Cape Times

Nigerians ‘face hardship and starvation’

- | AFP

DESPERATE Nigerians have been protesting against soaring food prices as an economic crisis forces people to skip meals and eat poor-grade rice used as fish food.

To feed their children, women in northern Nigeria have even resorted to digging up anthills in search of grain stored by the insects, according to videos shown on social media.

Since coming to office last year President Bola Ahmed Tinubu has ended a fuel subsidy and currency controls, leading to a tripling of petrol prices and a spike in living costs as the naira slides against the dollar.

Nigeria’s inflation rate hit a three-decade high above 28% in December, according to the national bureau of statistics.

Dire conditions have sparked protests in several northern cities including Suleja near the capital Abuja, Minna in Niger State, and the economic hub of Kano.

On Monday, the influentia­l traditiona­l emir of Kano Aminu Ado Bayero warned that Nigerians faced “economic hardships, hunger and starvation” and called on the president to take urgent action.

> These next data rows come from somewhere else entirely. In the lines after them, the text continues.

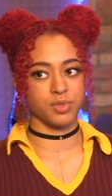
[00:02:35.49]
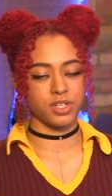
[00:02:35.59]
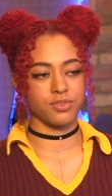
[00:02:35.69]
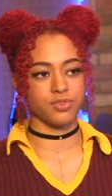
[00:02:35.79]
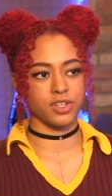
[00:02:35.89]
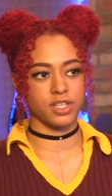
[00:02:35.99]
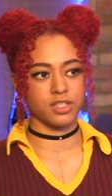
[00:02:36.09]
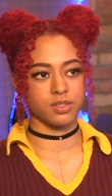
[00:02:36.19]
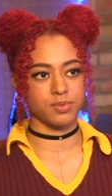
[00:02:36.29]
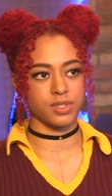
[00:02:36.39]
pretty free.
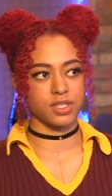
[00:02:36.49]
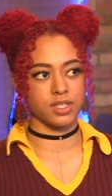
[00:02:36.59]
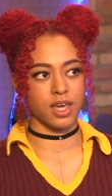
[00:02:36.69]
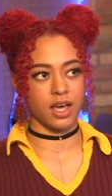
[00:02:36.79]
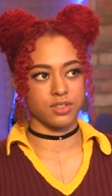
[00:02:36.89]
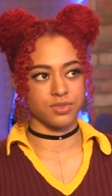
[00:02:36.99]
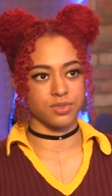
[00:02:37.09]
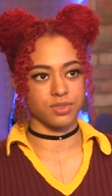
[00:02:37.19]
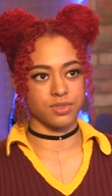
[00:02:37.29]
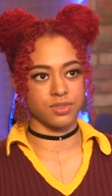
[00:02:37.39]
It's pretty
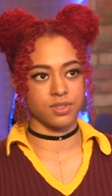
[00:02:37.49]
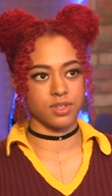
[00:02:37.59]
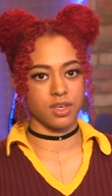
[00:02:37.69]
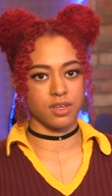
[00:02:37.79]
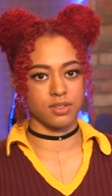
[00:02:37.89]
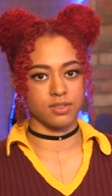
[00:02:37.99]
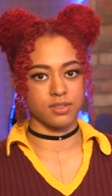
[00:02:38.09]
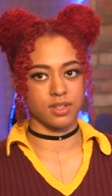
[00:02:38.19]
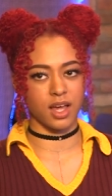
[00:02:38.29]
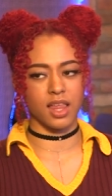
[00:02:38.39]
casual,
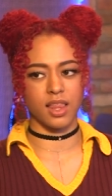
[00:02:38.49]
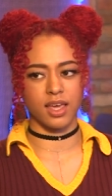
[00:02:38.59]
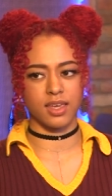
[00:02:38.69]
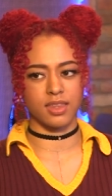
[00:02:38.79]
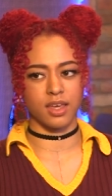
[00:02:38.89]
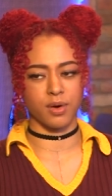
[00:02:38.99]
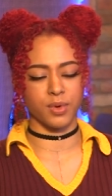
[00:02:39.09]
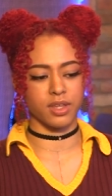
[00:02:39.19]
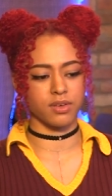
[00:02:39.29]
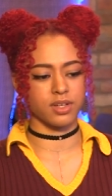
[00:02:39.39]
and I like it that
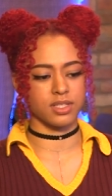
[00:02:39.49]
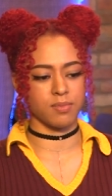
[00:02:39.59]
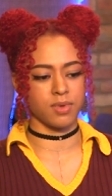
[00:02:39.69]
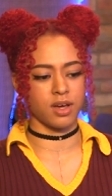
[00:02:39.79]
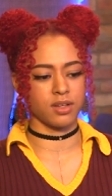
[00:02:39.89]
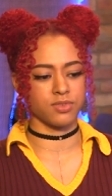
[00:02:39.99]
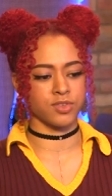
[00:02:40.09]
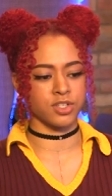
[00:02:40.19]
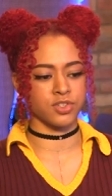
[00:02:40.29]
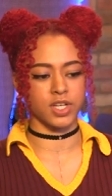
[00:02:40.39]
way though because I'm not
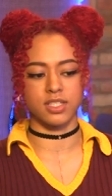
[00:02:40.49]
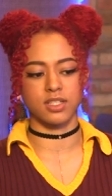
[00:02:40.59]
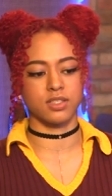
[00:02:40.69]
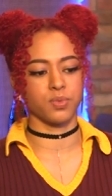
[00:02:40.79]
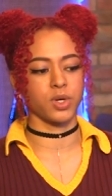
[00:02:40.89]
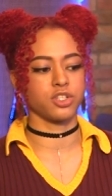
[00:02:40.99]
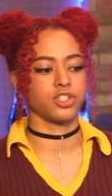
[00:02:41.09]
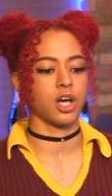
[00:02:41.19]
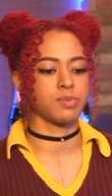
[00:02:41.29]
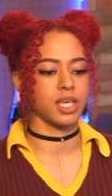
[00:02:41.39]
restricted to what
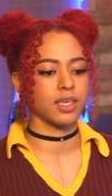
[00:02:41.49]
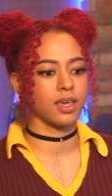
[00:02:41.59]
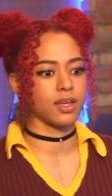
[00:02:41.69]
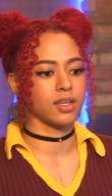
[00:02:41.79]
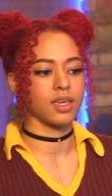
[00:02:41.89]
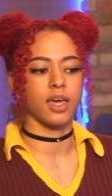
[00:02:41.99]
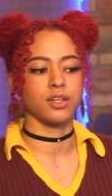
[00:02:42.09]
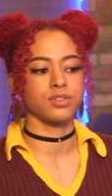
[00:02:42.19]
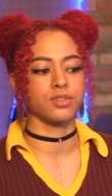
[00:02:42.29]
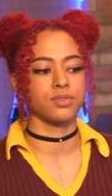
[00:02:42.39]
jobs I can and
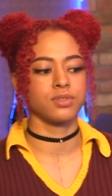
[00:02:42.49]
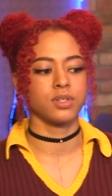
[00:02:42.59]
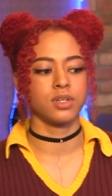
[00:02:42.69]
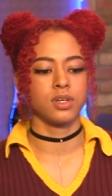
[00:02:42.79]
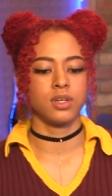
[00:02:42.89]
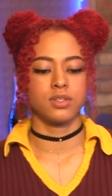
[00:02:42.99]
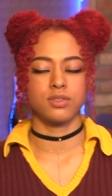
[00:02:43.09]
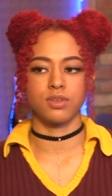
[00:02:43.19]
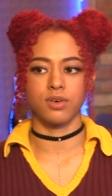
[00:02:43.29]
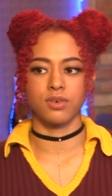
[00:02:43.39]
can't do.
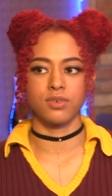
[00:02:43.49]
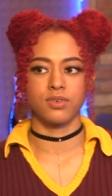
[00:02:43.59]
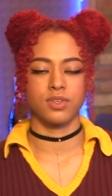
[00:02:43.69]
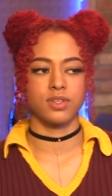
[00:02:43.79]
So.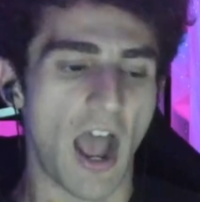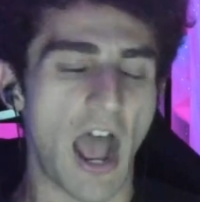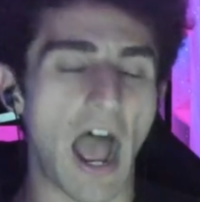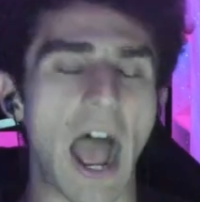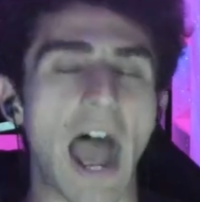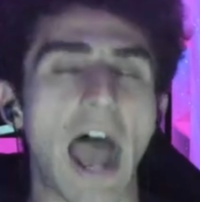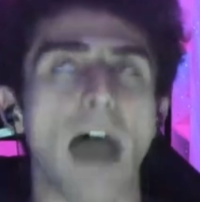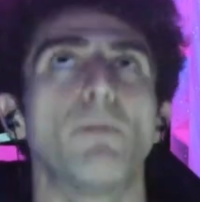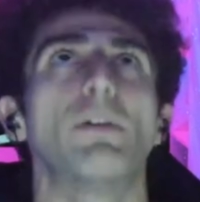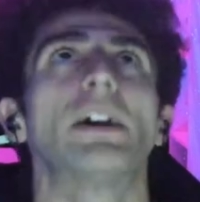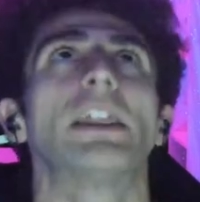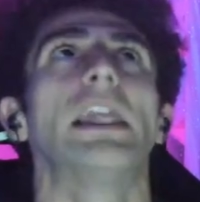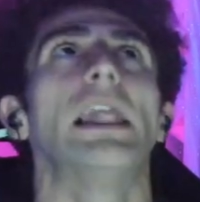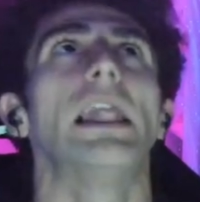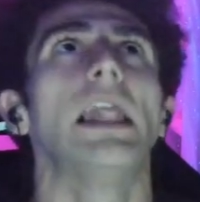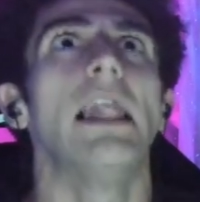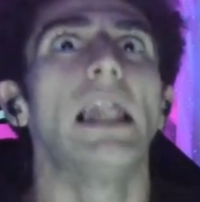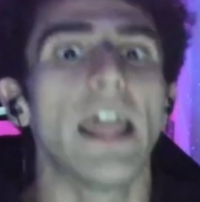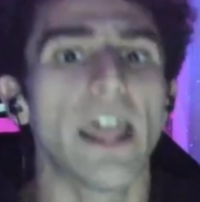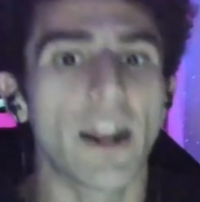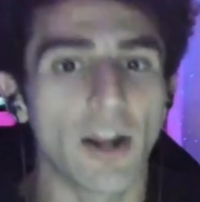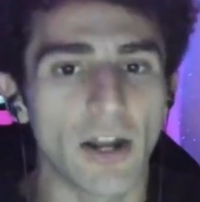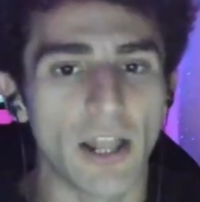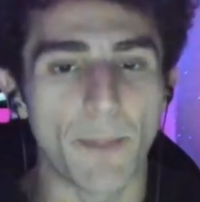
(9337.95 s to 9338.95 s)
I would
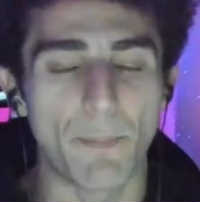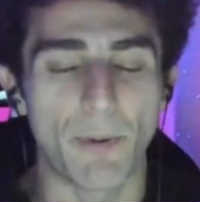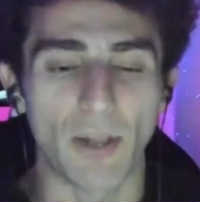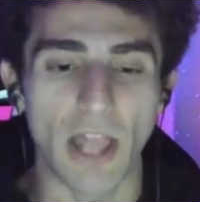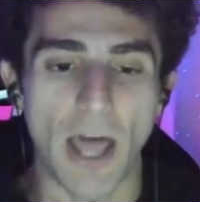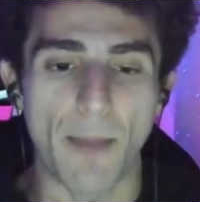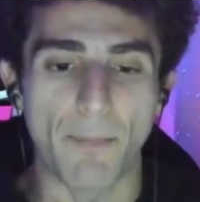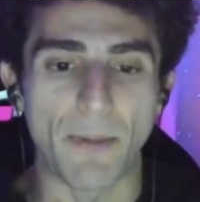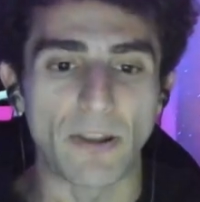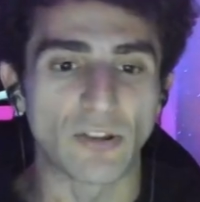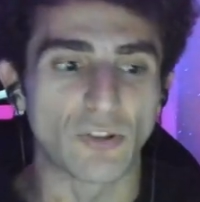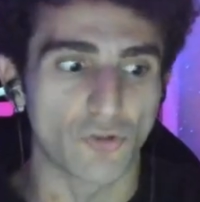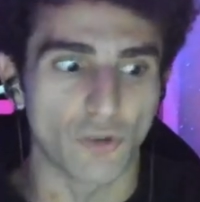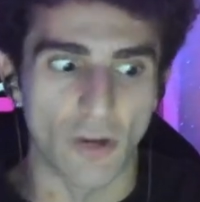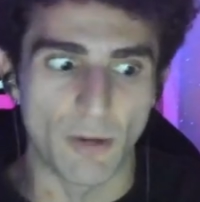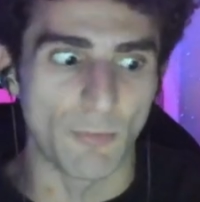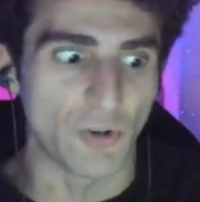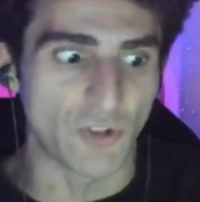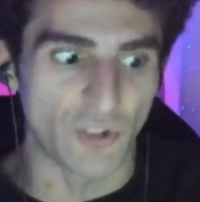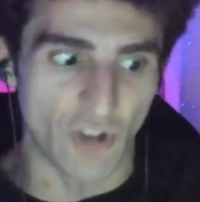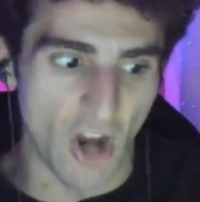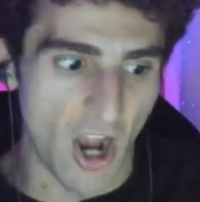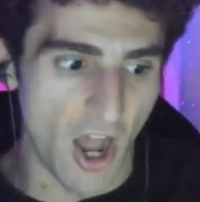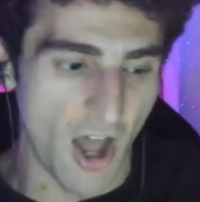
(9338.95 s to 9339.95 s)
literally pull up and stream
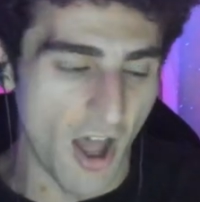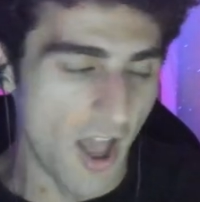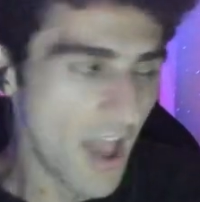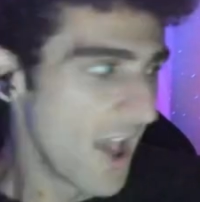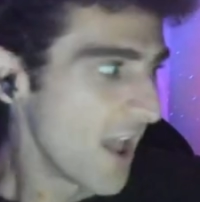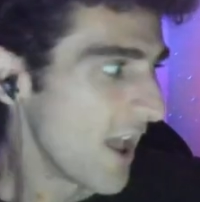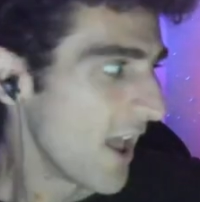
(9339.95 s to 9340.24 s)
with y'all.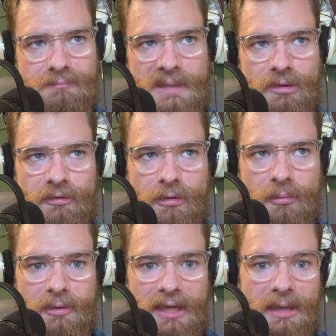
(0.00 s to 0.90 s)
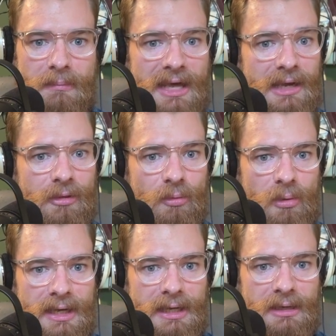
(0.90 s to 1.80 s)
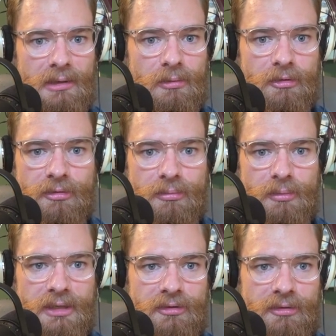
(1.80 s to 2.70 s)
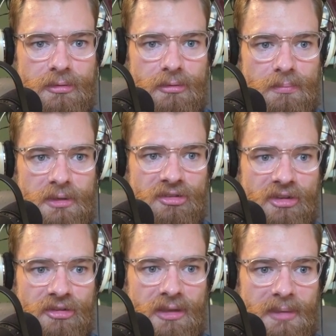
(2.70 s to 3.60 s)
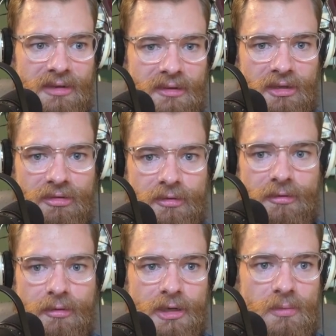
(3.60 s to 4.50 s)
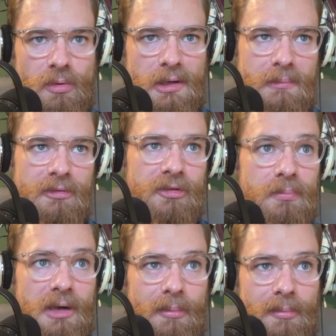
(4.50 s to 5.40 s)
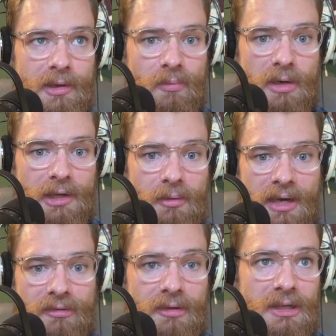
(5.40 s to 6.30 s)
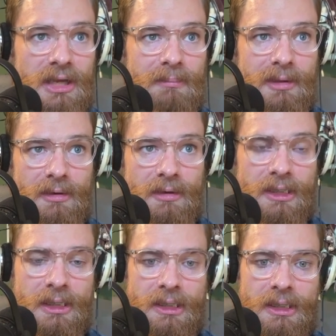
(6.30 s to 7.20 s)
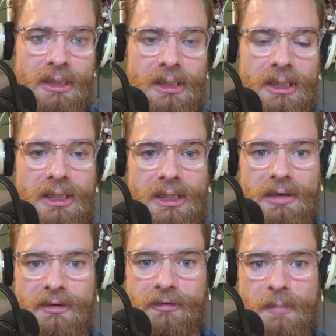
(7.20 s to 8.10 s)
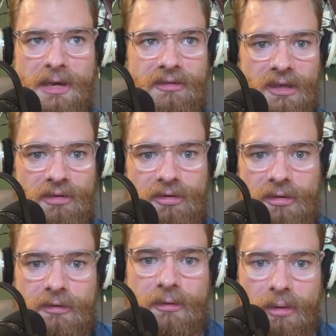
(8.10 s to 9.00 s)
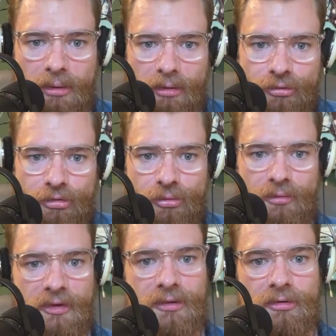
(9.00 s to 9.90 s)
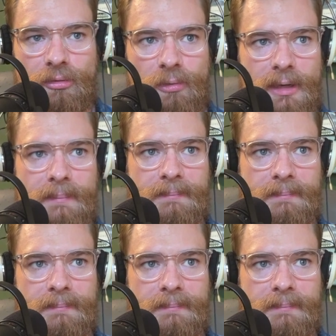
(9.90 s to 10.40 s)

So, with that out of the way, I want to read to you BJJ Meditations 31, which is probably why you actually came here. And this meditation is called Choosing to Win.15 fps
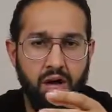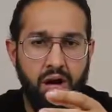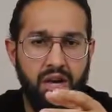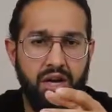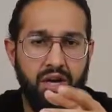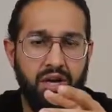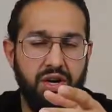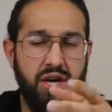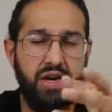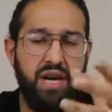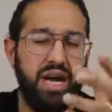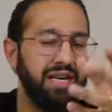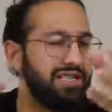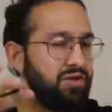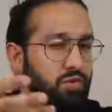And you
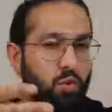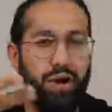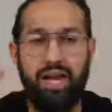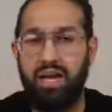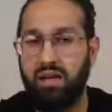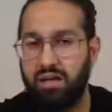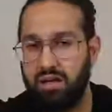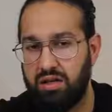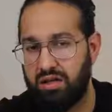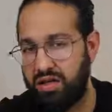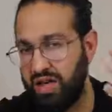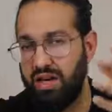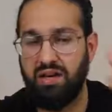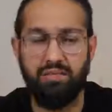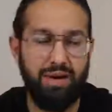had to wait a
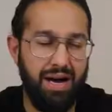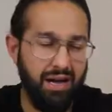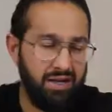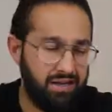certain amountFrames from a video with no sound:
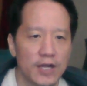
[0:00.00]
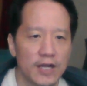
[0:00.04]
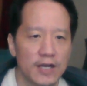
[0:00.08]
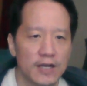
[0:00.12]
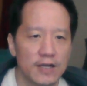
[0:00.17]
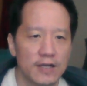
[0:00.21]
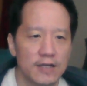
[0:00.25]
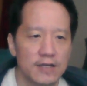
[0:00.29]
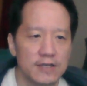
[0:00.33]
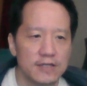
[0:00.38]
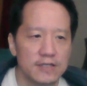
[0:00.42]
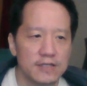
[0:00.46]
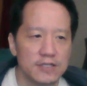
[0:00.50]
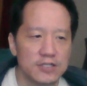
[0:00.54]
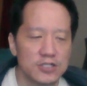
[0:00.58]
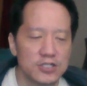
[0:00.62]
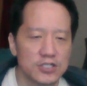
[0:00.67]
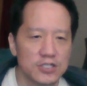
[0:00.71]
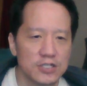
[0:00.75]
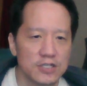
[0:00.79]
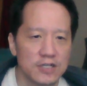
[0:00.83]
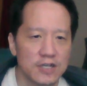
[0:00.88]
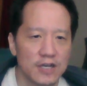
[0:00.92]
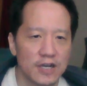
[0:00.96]
and in
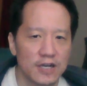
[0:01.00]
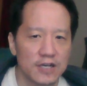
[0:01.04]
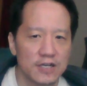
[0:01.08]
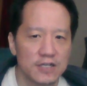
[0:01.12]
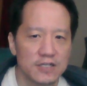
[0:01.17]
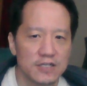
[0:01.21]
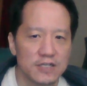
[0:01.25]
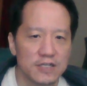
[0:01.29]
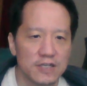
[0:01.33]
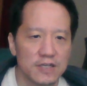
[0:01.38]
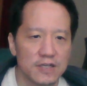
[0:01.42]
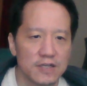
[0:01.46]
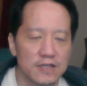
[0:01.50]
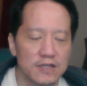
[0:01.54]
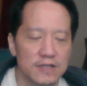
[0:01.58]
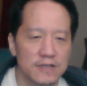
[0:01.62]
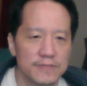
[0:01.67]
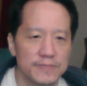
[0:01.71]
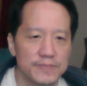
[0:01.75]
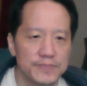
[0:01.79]
addition, actually,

Governor Abba Kabir Yusuf said this month he would ask the president “to intervene and check the prevailing hunger situation in Kano State, so as to save our people from starvation.”

“We know that other parts of the country are experienci­ng the same thing,” he said.

At least 63% of Nigeria’s 220 million population lives in extreme poverty, the statistics bureau says.

Many poor Nigerians have had to give up products considered a luxury, such as meat, eggs, milk and potato.

In Kano, residents have turned to cheap “afafata” rice. The word means “let’s slug it out” in the Hausa language and refers to its use in hard times.

In 2015 Nigeria banned the import of rice in a drive to boost domestic production. But the price of locally-produced rice has spiralled, pushing the staple out of reach for many.

The cost of maize flour, millet and sorghum has also shot up. Eighty percent of Nigeria’s grain is produced in the northwest and northeast, but violence in these regions has increased pressure on supplies.

Deadly raids and kidnapping for ransom by criminal gangs in the northwest and a jihadist conflict in the northeast have displaced many farming communitie­s.

In a report this month the World Bank warned of acute food shortages in seven states due to the violence.

Nigeria has also shut its northern border with Niger following a military coup that toppled President Mohamed Bazoum last year, preventing millet and cowpea from reaching northern Nigerian markets.

Nigerian authoritie­s face increasing pressure to ease the hardship.

On Monday agricultur­e minister Abubakar Kyari told parliament national food security had suffered since the coronaviru­s pandemic in 2020 and devastatin­g floods the following year.